Profiling of Histone Post-Translational Modifications in Mouse Brain with High-Resolution Top-Down Mass Spectrometry.

作者信息

Zhou Mowei, Paša-Tolić Ljiljana, Stenoien David L

机构信息

Pacific Northwest National Laboratory, Earth and Biological Sciences Directorate , P.O. Box 999, Richland, Washington 99352, United States.

出版信息

J Proteome Res. 2017 Feb 3;16(2):599-608. doi: 10.1021/acs.jproteome.6b00694. Epub 2016 Dec 21.

Abstract

As histones play central roles in most chromosomal functions including regulation of DNA replication, DNA damage repair, and gene transcription, both their basic biology and their roles in disease development have been the subject of intense study. Because multiple post-translational modifications (PTMs) along the entire protein sequence are potential regulators of histones, a top-down approach, where intact proteins are analyzed, is ultimately required for complete characterization of proteoforms.
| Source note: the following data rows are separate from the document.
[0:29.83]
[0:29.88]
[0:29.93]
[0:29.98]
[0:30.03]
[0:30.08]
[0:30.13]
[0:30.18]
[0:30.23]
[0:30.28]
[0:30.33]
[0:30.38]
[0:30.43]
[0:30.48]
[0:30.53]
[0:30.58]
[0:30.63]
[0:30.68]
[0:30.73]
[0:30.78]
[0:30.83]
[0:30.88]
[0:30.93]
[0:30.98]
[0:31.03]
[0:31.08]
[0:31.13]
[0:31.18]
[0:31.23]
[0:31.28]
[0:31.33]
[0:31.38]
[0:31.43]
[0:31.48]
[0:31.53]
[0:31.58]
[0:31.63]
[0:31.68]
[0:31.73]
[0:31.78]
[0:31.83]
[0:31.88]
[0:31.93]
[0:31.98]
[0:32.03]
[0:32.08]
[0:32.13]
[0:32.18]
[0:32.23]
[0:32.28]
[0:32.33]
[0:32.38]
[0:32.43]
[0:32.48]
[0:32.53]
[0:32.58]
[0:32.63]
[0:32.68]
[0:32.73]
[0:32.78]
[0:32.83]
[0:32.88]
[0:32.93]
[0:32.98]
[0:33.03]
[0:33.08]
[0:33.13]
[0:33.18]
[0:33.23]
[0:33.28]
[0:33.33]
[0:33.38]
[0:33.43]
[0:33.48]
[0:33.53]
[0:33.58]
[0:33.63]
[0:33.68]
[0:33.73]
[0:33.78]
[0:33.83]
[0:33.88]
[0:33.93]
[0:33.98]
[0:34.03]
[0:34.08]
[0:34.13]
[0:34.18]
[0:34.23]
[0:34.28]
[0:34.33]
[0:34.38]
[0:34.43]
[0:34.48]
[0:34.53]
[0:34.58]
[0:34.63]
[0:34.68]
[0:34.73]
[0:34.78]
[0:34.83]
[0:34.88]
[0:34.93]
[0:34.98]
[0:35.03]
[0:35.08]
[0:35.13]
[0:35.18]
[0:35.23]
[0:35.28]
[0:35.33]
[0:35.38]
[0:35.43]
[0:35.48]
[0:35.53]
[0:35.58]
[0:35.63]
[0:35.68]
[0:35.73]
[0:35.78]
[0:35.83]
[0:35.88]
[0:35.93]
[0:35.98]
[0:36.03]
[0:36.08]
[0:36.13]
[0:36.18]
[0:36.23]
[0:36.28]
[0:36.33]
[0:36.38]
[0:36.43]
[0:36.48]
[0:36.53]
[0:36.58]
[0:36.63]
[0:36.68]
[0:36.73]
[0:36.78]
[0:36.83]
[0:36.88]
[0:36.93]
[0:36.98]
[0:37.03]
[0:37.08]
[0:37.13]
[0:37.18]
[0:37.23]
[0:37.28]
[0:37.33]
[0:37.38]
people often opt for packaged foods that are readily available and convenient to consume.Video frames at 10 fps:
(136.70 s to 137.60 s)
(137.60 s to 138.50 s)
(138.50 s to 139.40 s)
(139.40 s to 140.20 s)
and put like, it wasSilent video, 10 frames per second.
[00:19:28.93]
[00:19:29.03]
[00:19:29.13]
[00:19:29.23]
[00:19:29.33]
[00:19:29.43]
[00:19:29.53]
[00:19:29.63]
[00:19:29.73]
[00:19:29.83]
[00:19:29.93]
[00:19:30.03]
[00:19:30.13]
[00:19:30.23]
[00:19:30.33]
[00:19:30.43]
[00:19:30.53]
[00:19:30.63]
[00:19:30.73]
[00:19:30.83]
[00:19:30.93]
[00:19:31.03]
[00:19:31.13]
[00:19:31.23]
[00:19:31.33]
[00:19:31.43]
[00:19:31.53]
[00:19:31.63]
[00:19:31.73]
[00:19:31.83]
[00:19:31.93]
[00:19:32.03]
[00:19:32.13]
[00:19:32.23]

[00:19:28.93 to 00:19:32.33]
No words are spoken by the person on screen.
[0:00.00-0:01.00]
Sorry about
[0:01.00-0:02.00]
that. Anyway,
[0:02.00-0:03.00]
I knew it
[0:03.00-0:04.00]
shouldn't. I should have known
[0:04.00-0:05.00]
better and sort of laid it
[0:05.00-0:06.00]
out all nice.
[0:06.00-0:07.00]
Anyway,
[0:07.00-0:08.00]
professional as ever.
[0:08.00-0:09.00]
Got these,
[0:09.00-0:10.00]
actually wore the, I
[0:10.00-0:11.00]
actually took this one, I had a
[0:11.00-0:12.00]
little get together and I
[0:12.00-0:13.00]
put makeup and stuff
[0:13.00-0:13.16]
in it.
However, significant challenges remain for top-down histone analysis primarily because of deficiencies in separation/resolving power and effective identification algorithms. Here we used state-of-the-art mass spectrometry and a bioinformatics workflow for targeted data analysis and visualization. The workflow uses ProMex for intact mass deconvolution, MSPathFinder as a search engine, and LcMsSpectator as a data visualization tool. When complemented with the open-modification tool TopPIC, this workflow enabled identification of novel histone PTMs including tyrosine bromination on histone H4 and H2A, H3 glutathionylation, and mapping of conventional PTMs along the entire protein for many histone subunits.

摘要

由于组蛋白在包括DNA复制调控、DNA损伤修复和基因转录在内的大多数染色体功能中发挥着核心作用,其基础生物学特性及其在疾病发展中的作用一直是深入研究的主题。由于整个蛋白质序列上的多种翻译后修饰(PTM)是组蛋白的潜在调节因子,因此最终需要一种自上而下的方法,即分析完整蛋白质,来全面表征蛋白质变体。然而,自上而下的组蛋白分析仍然面临重大挑战,主要是因为分离/分辨能力和有效识别算法存在不足。在这里,我们使用了最先进的质谱技术和生物信息学工作流程进行靶向数据分析和可视化。该工作流程使用ProMex进行完整质量去卷积,使用MSPathFinder作为搜索引擎,使用LcMsSpectator作为数据可视化工具。当与开放修饰工具TopPIC结合使用时,该工作流程能够识别新的组蛋白PTM,包括组蛋白H4和H2A上的酪氨酸溴化、H3谷胱甘肽化,以及许多组蛋白亚基沿整个蛋白质的常规PTM图谱绘制。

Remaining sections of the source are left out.